Feature Discovery is a machine learning library which aims to make it easier to find non-linear representations of your data that are beneficial for a specific classification task. Instead of manually having to look at a mountain of scree plots whilst trying to figure out how to engineer your feature space, Feature Discovery does the gruntwork for you and tries to come up with a list of promising transformations of the input features for you to look into in more detail.
Feature engineering is a rather laborious task that needs a lot of domain knowledge and trial&error before you can find quality transformations for a given ML task. Many online tutorials will tell you simply to "look at the data" in order to realize what the perfect transformation is (or kernel if you're intending to use a SVM). Problem is, they do so with a dataset that only has 2 features. What if your dataset has 50 features? That's 50*49/2 = 1225 different scree plots to look at! Ain't nobody got time for that! Now what if we had some kind of tool what would look through your dataset and come up with a prioritized list of promising feature-pairs to look at? This is exactly what Feature Discovery aims to provide. With just a few lines of code, you can have all the features of your dataset checked against common (kernel) transformations and get a quick overview as to where to engineer better features from first. You provide the data, a list of features to look into and kernels to try, and Feature Discovery tries them all and compiles its findings into easily digestible plots or rankings.

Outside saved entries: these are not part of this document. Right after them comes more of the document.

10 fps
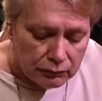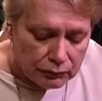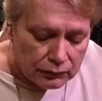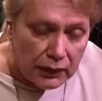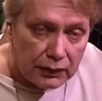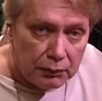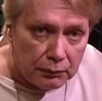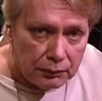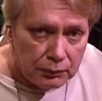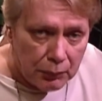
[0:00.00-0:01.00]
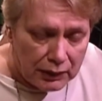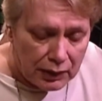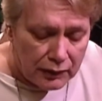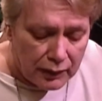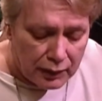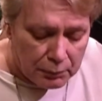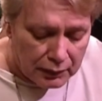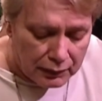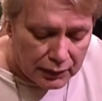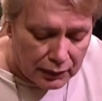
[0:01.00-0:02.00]
you might not think about
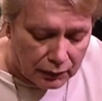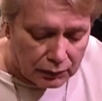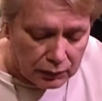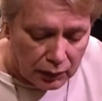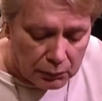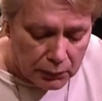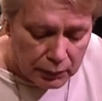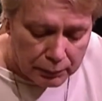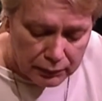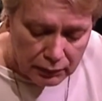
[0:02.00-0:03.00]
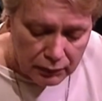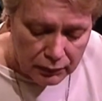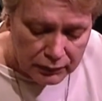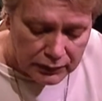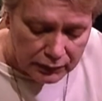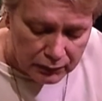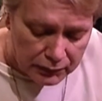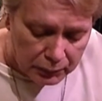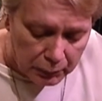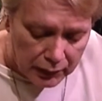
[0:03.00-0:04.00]
it now. I might have put the little tickle in
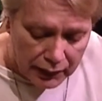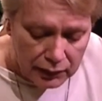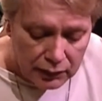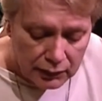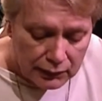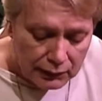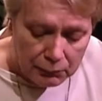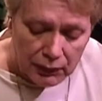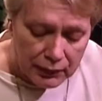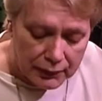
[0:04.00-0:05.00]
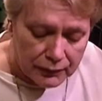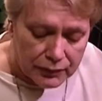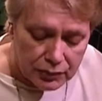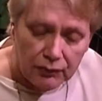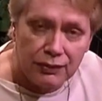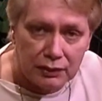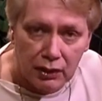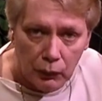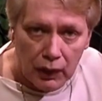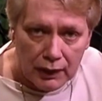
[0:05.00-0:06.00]
your mind, but I also,
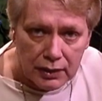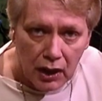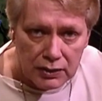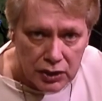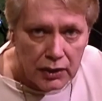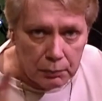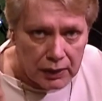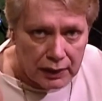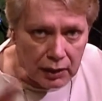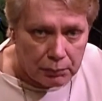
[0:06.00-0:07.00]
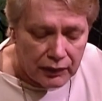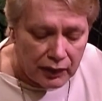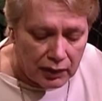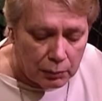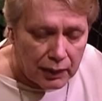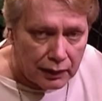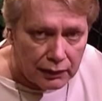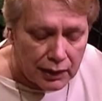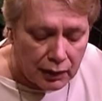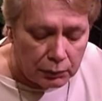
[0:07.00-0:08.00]
I say you might not be thinking about it
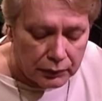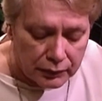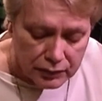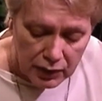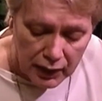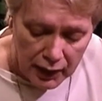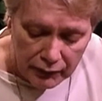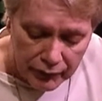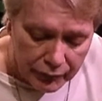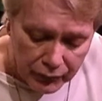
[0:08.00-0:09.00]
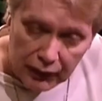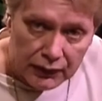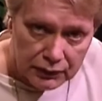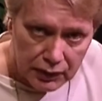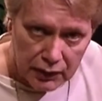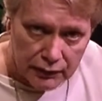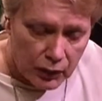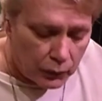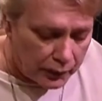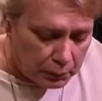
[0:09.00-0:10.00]
now because I have you not
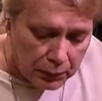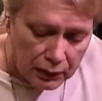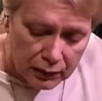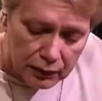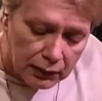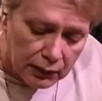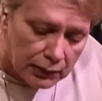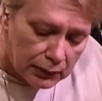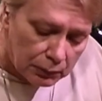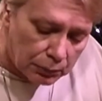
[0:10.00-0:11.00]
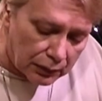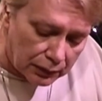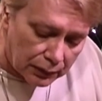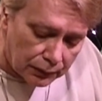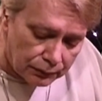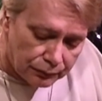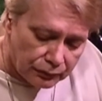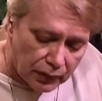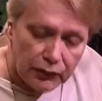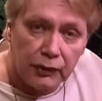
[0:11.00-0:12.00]
knowing about it. But
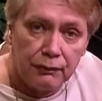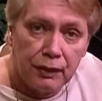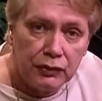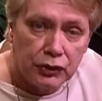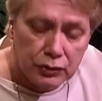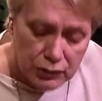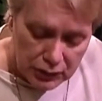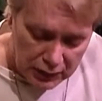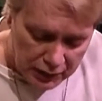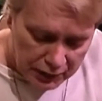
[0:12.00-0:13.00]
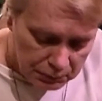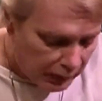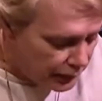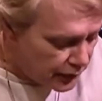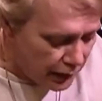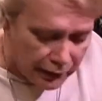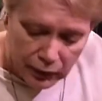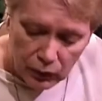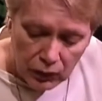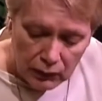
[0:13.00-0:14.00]
your ventures today might take you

A commonly known method for building machine learning models is the kernel method. The idea is to take a data set that isn't linearly separable and make it separable by transforming the data into a higher dimensional space that is.

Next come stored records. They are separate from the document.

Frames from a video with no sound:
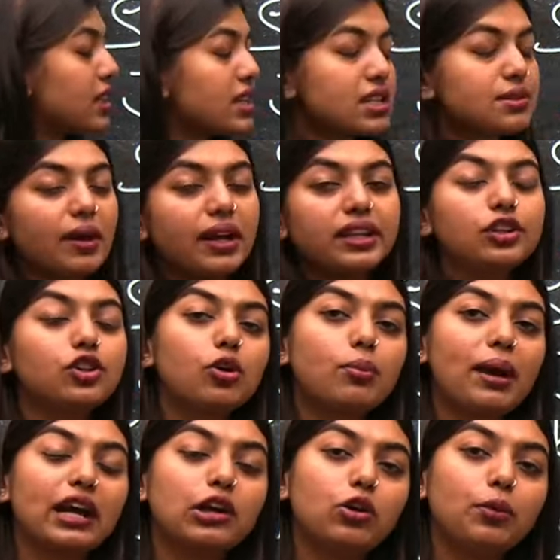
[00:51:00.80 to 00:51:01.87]
this one,
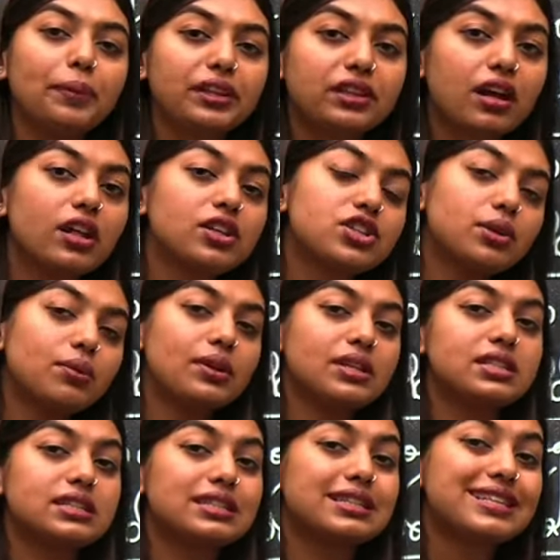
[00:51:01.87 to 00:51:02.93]
tobacco pith culture
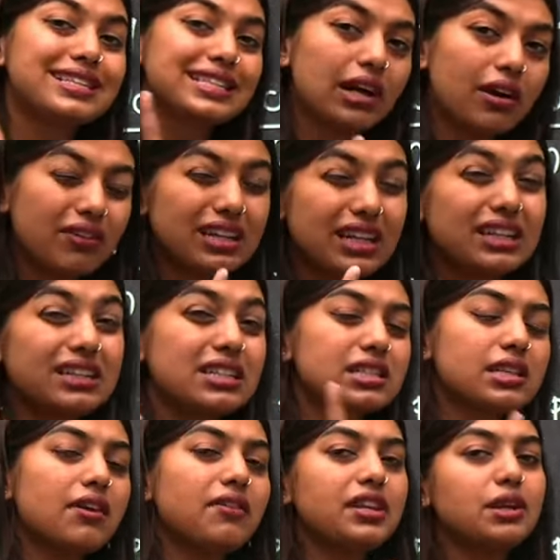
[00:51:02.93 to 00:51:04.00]
was discovered. The
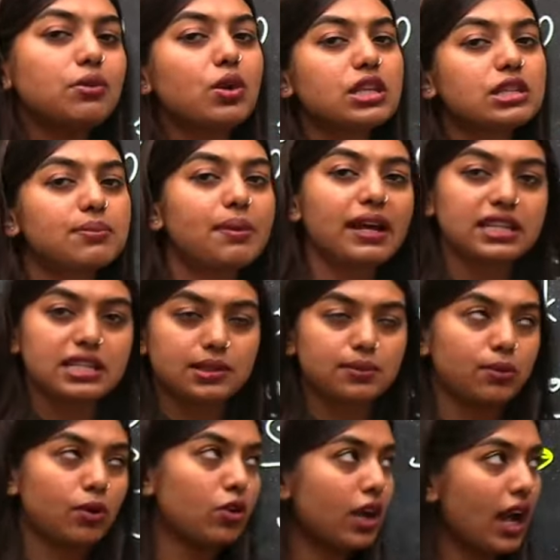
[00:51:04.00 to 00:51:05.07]
discovery was by
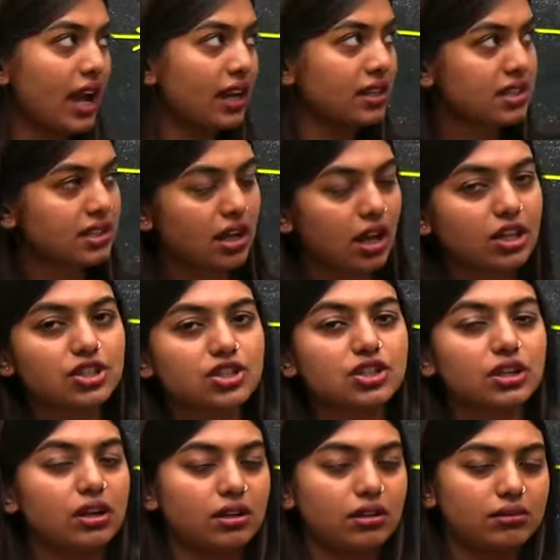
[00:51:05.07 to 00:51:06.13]
Skoog and his
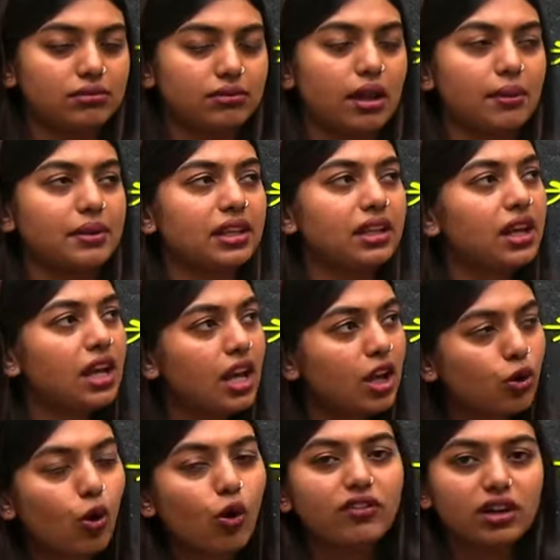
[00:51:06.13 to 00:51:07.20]

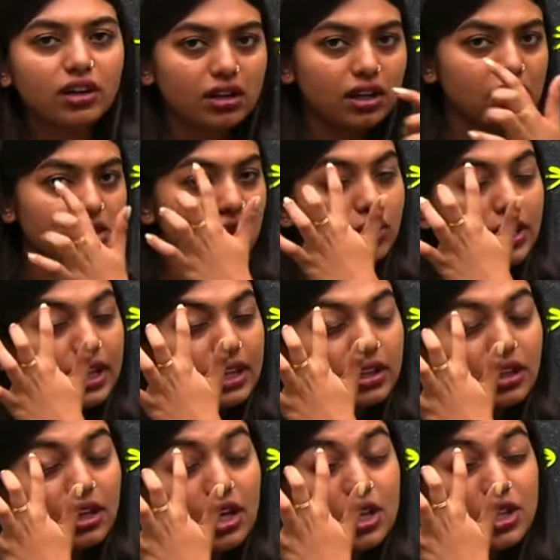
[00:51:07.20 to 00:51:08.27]
co-workers,
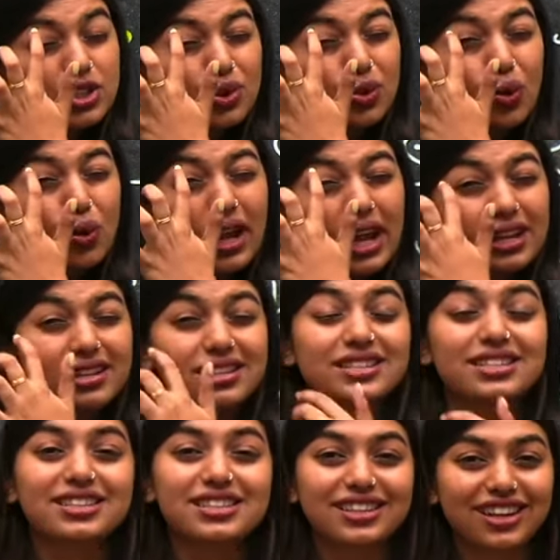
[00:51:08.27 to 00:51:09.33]
okay. Skoog and
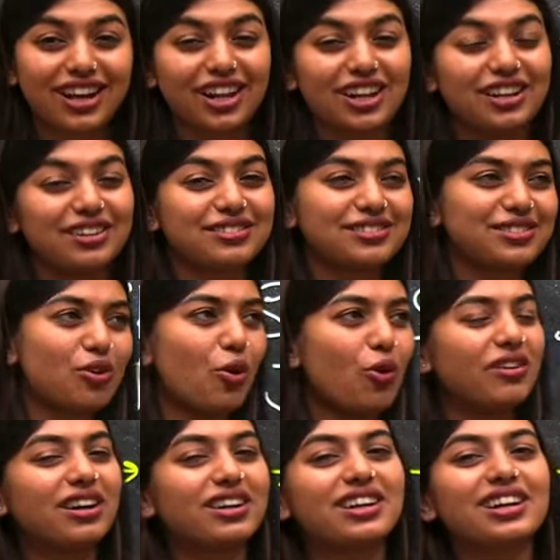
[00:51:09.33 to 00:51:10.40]
his
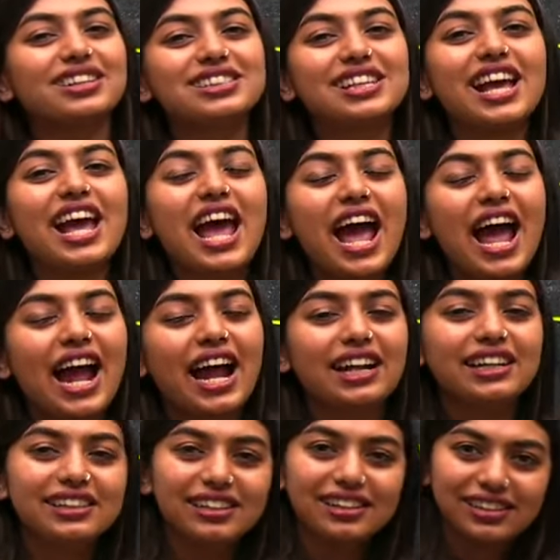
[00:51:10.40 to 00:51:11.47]
co-workers,
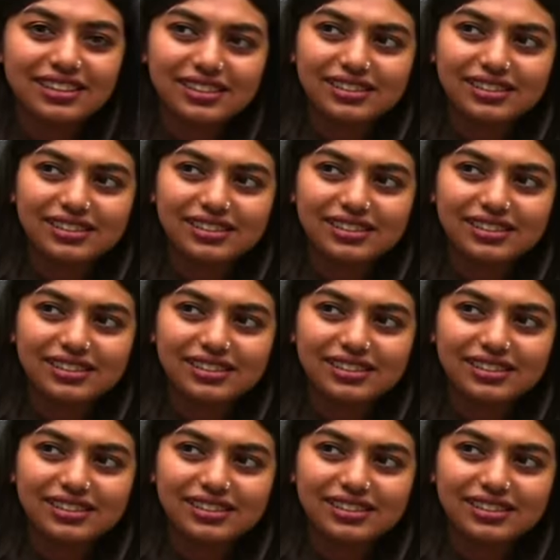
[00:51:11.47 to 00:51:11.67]
and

By using a feature map φ(x) you can transform your data into a space that is easier for a machine learning model to tackle. Now a Support Vector Machine would train a linear model using φ(x) and call it a day1. However, if applying φ is beneficial for linear models, it must be beneficial for other models as well and therefore be a good indicator of the hidden potential of a feature.
- Quadratic
- Sigmoid
- Logarithmic (shifted & cropped)
- Difference
- Magnitude
- Polynomial (second and third order)
- Random Fourier Functions
- Gaussian (RFF approximation)
This library minimally requires
- pandas>=1.00
- scipy>=1.7.0
- scikit-learn>=1.0.0
- matplotlib>=3.0.0
- cupy-cuda115>=9.6.0
It is recommended to install cupy via conda beforehand. Afterwards you can install it via pip
using:
pip install featurediscovery
>>> from featurediscovery import kernel_search
>>> df = <your pandas dataframe>
# specify the columns in df that are your feature space
>>> feature_space = ['x0', 'x1', 'x2', 'x3', 'x4', 'x5']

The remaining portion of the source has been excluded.